A pestilent fellow who, under the pretense of recording some particular stage in the development of a language, does what he can to arrest its growth, stiffen its flexibility and mechanize its methods. For your lexicographer, having written his dictionary, comes to be considered ‘as one having authority,‘ whereas his function is only to make a record, not to give a law.

(Bierce, 2003 [1911], p. 178)

Bierce’s view looks like quite an enlightened one for the time, since he appears to be arguing for descriptivism over prescriptivism (‘a record, not … a law’). But he is still deeply conservative at heart, worrying later in the same entry about linguistic ‘impoverishment’ and ‘decay’ and extolling the ‘golden prime and high noon of English speech; when from the lips of the great Elizabethans fell words that made their own meaning and carried it in their very sound’ (Beirce, 2003 [1911], p. 179). The idea that the lexicographer should provide a full and faithful record of English speech as it falls from the lips of uneducated labourers, unruly teenagers, rural dialect users, ‘non-native’ speakers, gang members and others who may not aspire to the epithet ‘great’ would probably have appalled him.

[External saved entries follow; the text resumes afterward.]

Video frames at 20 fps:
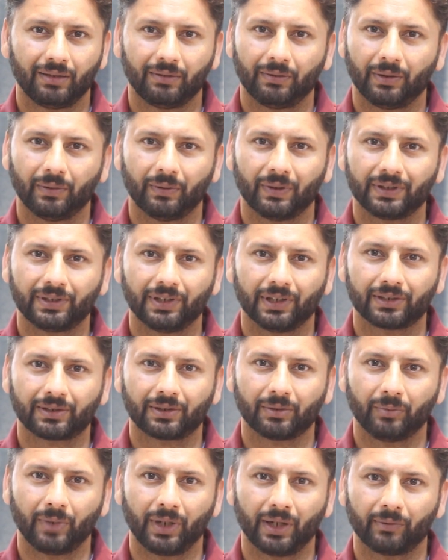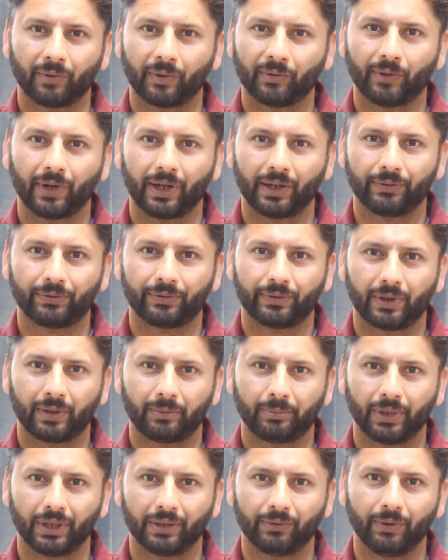we were just, me and my wife,
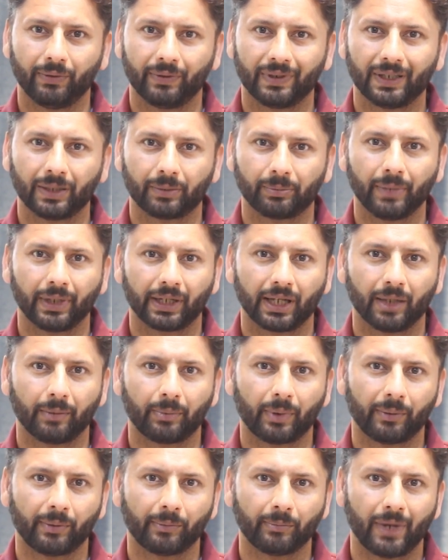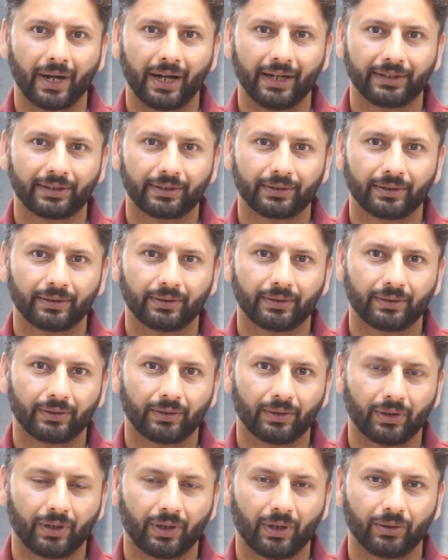Arpit, we were just making up our minds
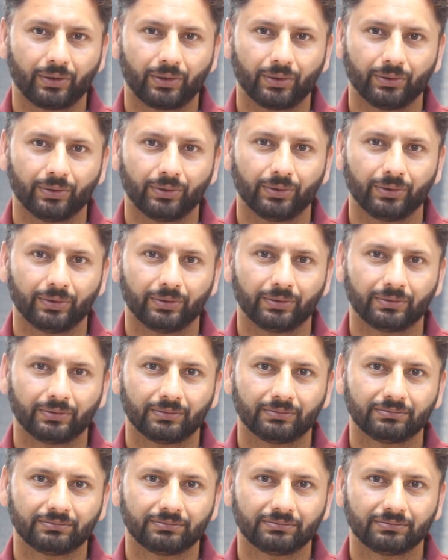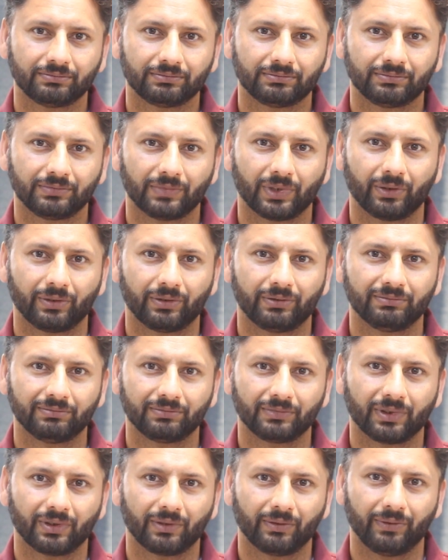how to,
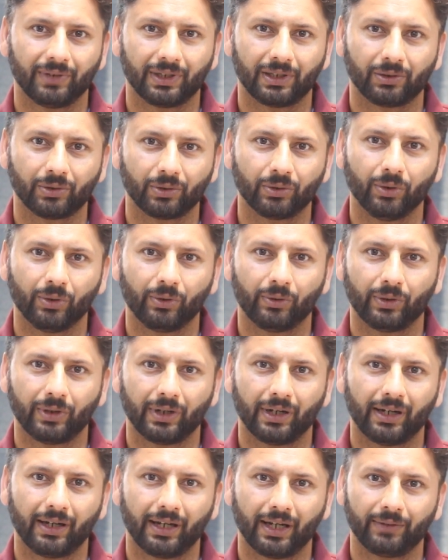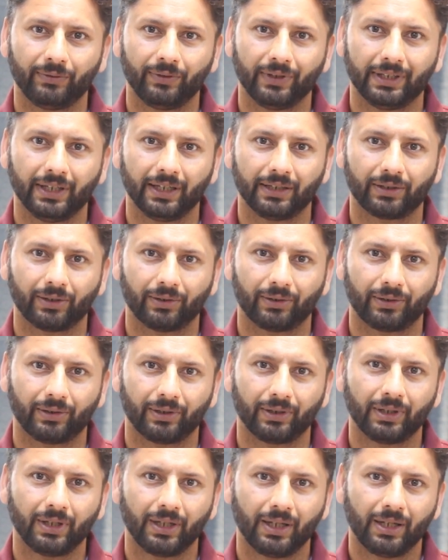whether to go ahead with it
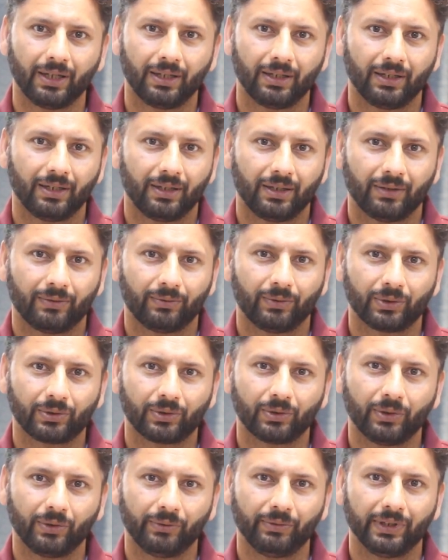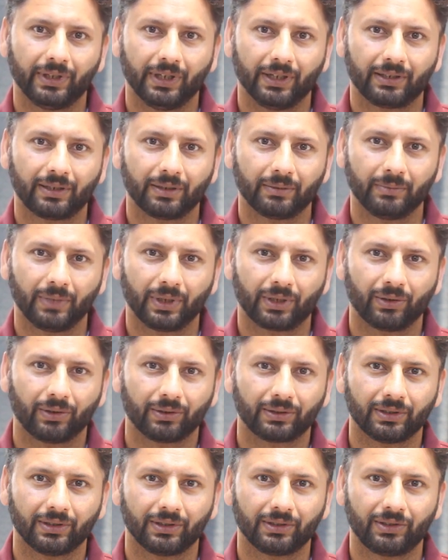or what to do with it,
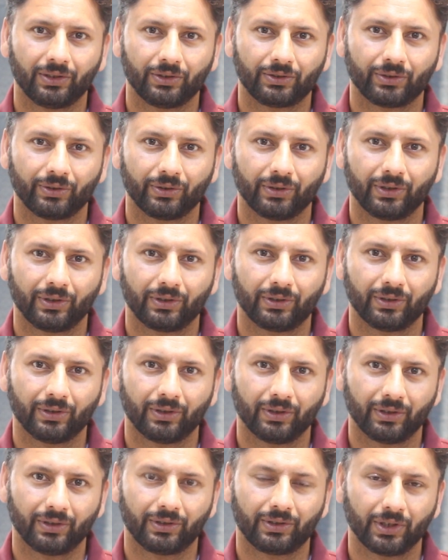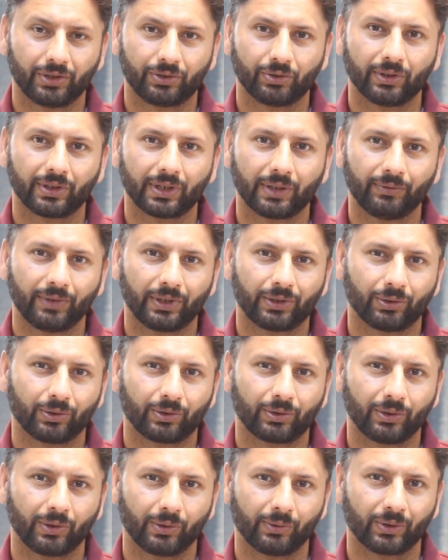because the situation with
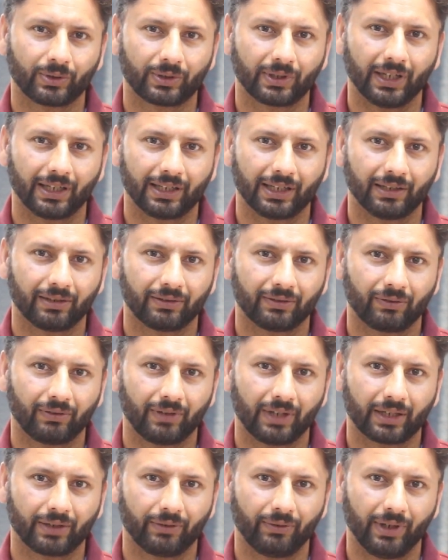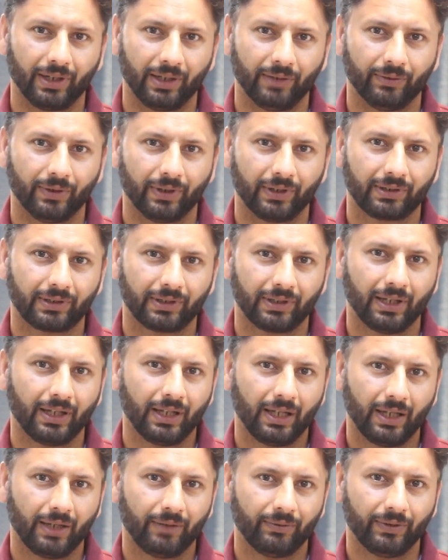Suknur was getting like really worse
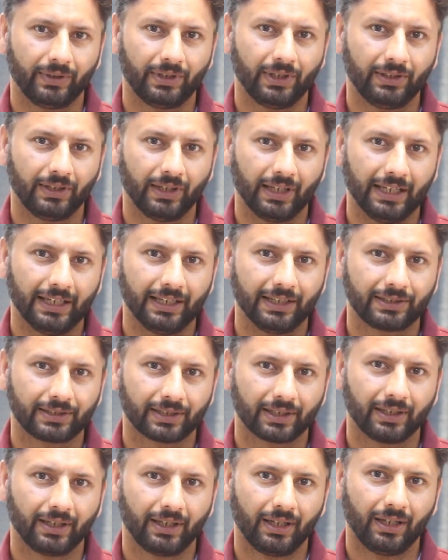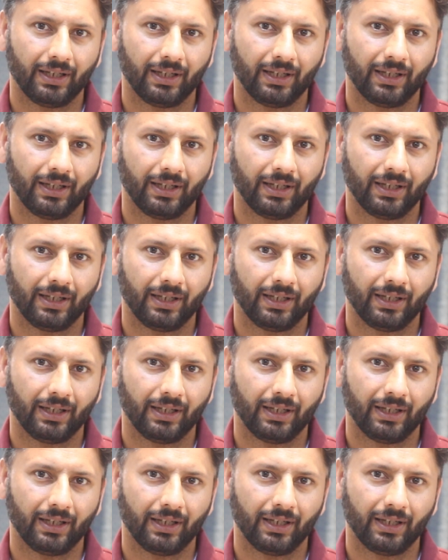with his age.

Almost a century later, many educated speakers in countries with long literacy traditions still succumb to the ‘spell’ of language (Hall, 2005), allowing the monolithic myth of a single correct version of each language to mould our attitudes to vocabulary. When we exclaim, ‘But it isn’t in the dictionary!’ to affirm that some word or other ‘doesn’t exist’, we continue to ‘invest [lexicographers] with judicial power’. As Carter (1998, p. 151) puts it, ‘the dictionary is a trusted and respected repository of facts about a language. And an important part of its good image is that it has institutional authority’. But although ordinary speakers insist on treating dictionaries as repositories of the one true version of the language, few English language lexicographers would now feel comfortable with the role of custodian of linguistic purity.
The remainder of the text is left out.